The Southern Africa Labour and Development Research Unit of the University of Cape Town attributes these soaring unemployment rates to an inadequate education system. They contend that as the South African economy has modernized and grown, the demand for labor has shifted to heavily favor those with secondary schooling and/or higher levels of education. Many South Africans trying to enter the labor market do not have the education to gain employment; those already employed struggle to earn better wages. Only the select few who are highly educated, skilled, and connected can move up the earnings ladder, thus actually reaping the returns of economic growth. This issue of increasing inequality due to inaccessible labor markets is an archetypal problem that many developed nations have faced in transitioning from industry-based economies to manufacturing- and service-based economies. South Africa is not unique in having this problem, but it does face a unique set of factors that limit its ability to address it – namely, the world’s largest HIV/AIDS burden and the poverty that is inherently linked to it.
Globally, HIV/AIDS is understood to be an infectious disease of poverty, meaning it disproportionately occurs among the impoverished. In South Africa nearly everyone living with HIV falls within the lowest income quintile. History plays a heavy hand here: in the post-apartheid years, shantytowns sprung up with mass migration from rural to urban areas, as Africans who had previously been excluded from urban centers were now searching for work. Major mining operations had their own overcrowded settlements, and these shantytowns bred risky behaviors including alcohol abuse and sexual violence. Combined with limited access to healthcare, nutrition, and above all, education and information (until 2004, leading political figures of South Africa denied the legitimacy of HIV/AIDS), the spread of HIV among these impoverished populations was devastatingly rapid.
Thus, when analyzing the benefits of scaling up ART, one must be hyperaware of the structural and socioeconomic barriers to realizing some of these theoretical possibilities.

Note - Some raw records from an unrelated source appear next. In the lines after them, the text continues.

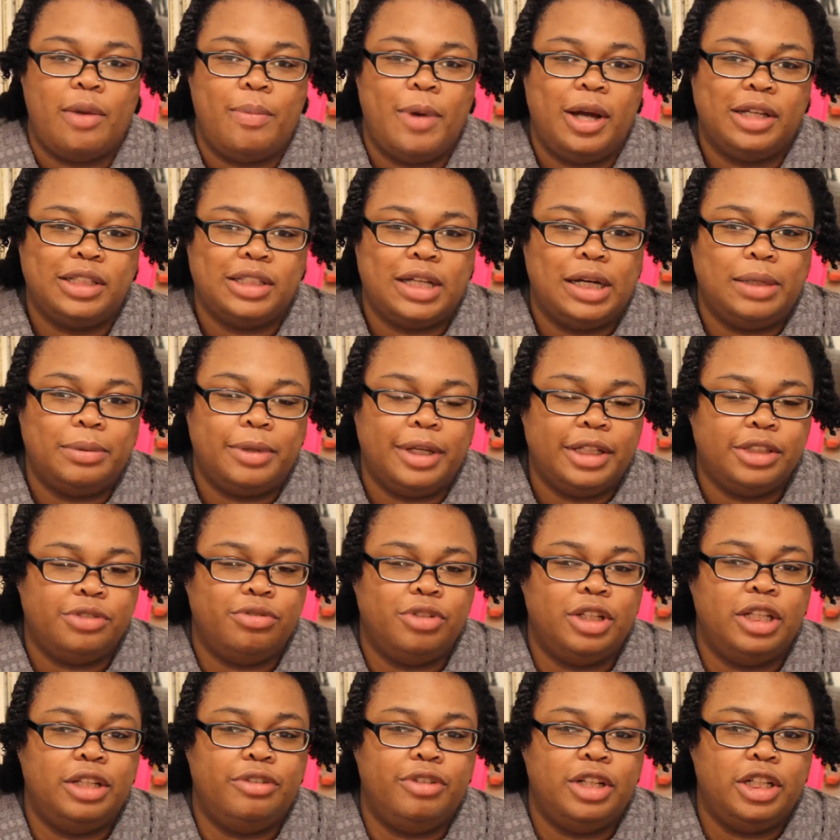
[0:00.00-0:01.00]
My scalp gets
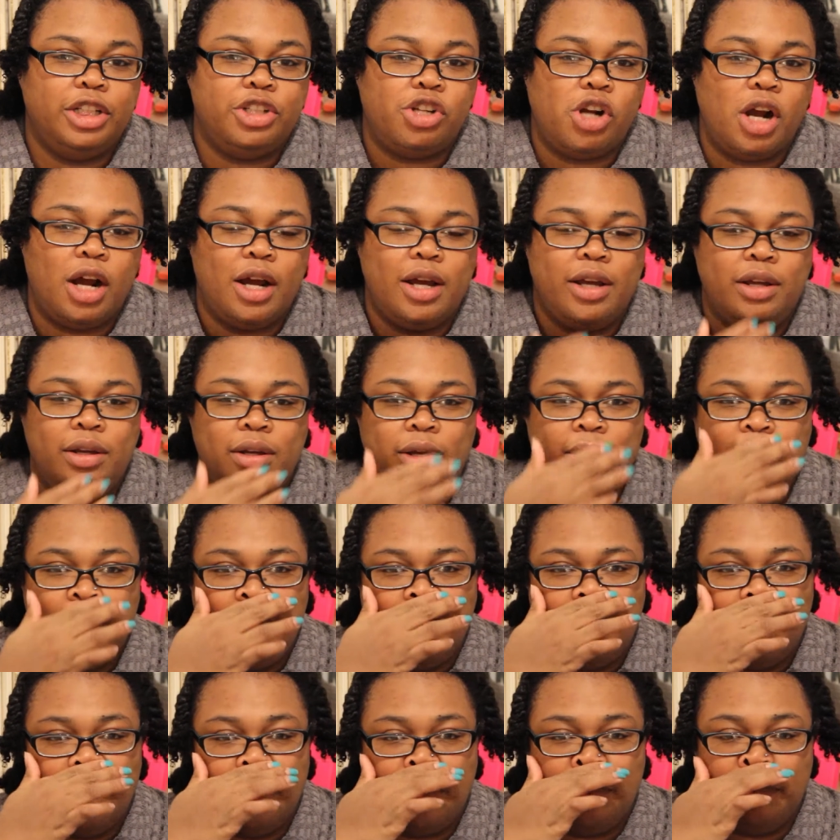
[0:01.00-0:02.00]
really dry
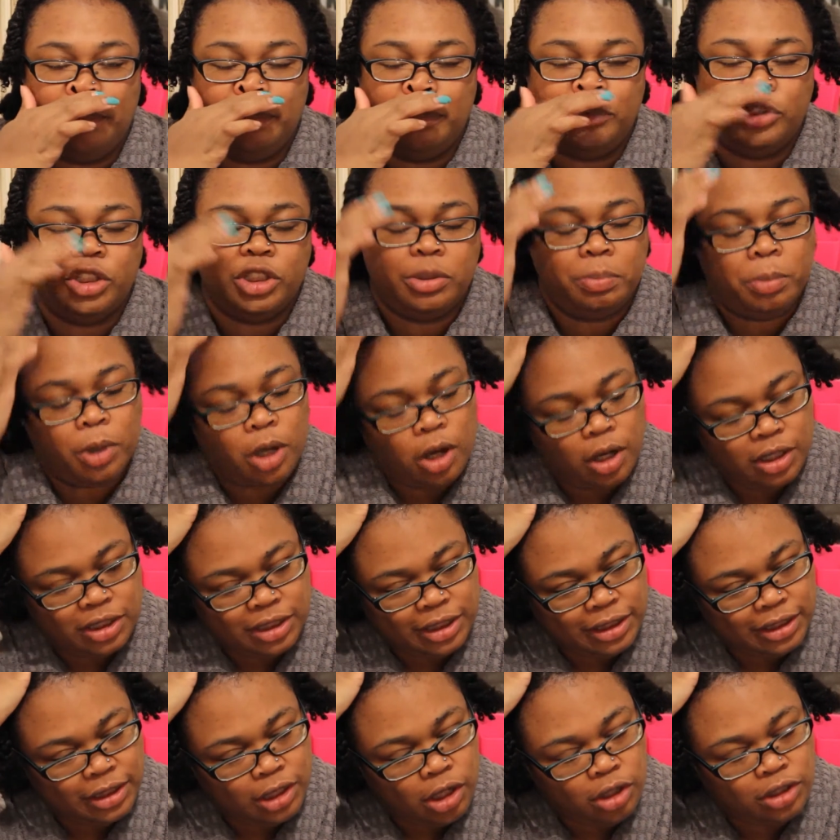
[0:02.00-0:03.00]
just because
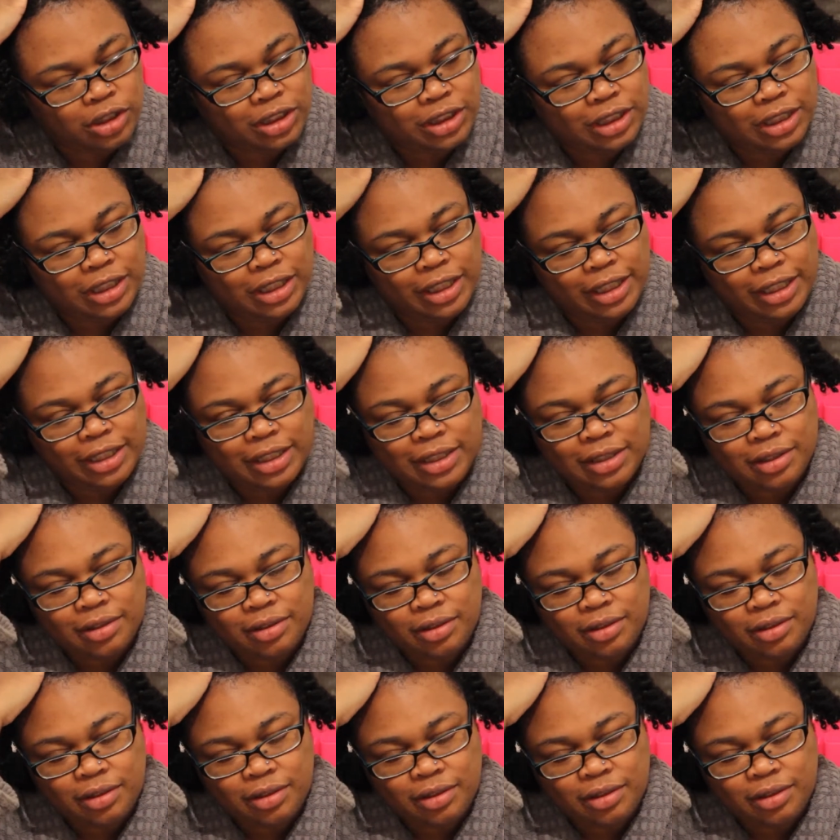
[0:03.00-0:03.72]
it's constantly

HIV/AIDS is inherently part of the larger discourse concerning poverty and income inequality in South Africa – you cannot eliminate one without addressing the other.
For instance, the government should invest in ART while also investing in education and vocational training opportunities, to ensure that people have a means of being economically productive as soon as they are healthy. As it stands now, being HIV+ places a person at a significant disadvantage in the labor market, due to the extremely tough competition for employment. Even the slightest disadvantage can immediately put someone out of work, replaced by a healthier alternative. This is particularly easy to do because those who are HIV+ tend to provide unskilled labor. Firms may be wary of training workers, for this type of investment leads to higher production costs with no guarantee that these workers will remain healthy enough to pay back the costs in productivity later. The absence of a strong education system, vocational training, and societal support of HIV+ people is only exacerbated by food, income, and transportation poverty that many of these people face.
Scaling up ART without addressing these structural problems would be like providing floating devices to a man drowning in the open ocean. The neon pockets of air will have saved him from the acute probability of drowning, but without food, drinkable water, and a means to get back to shore, is he truly better off than before?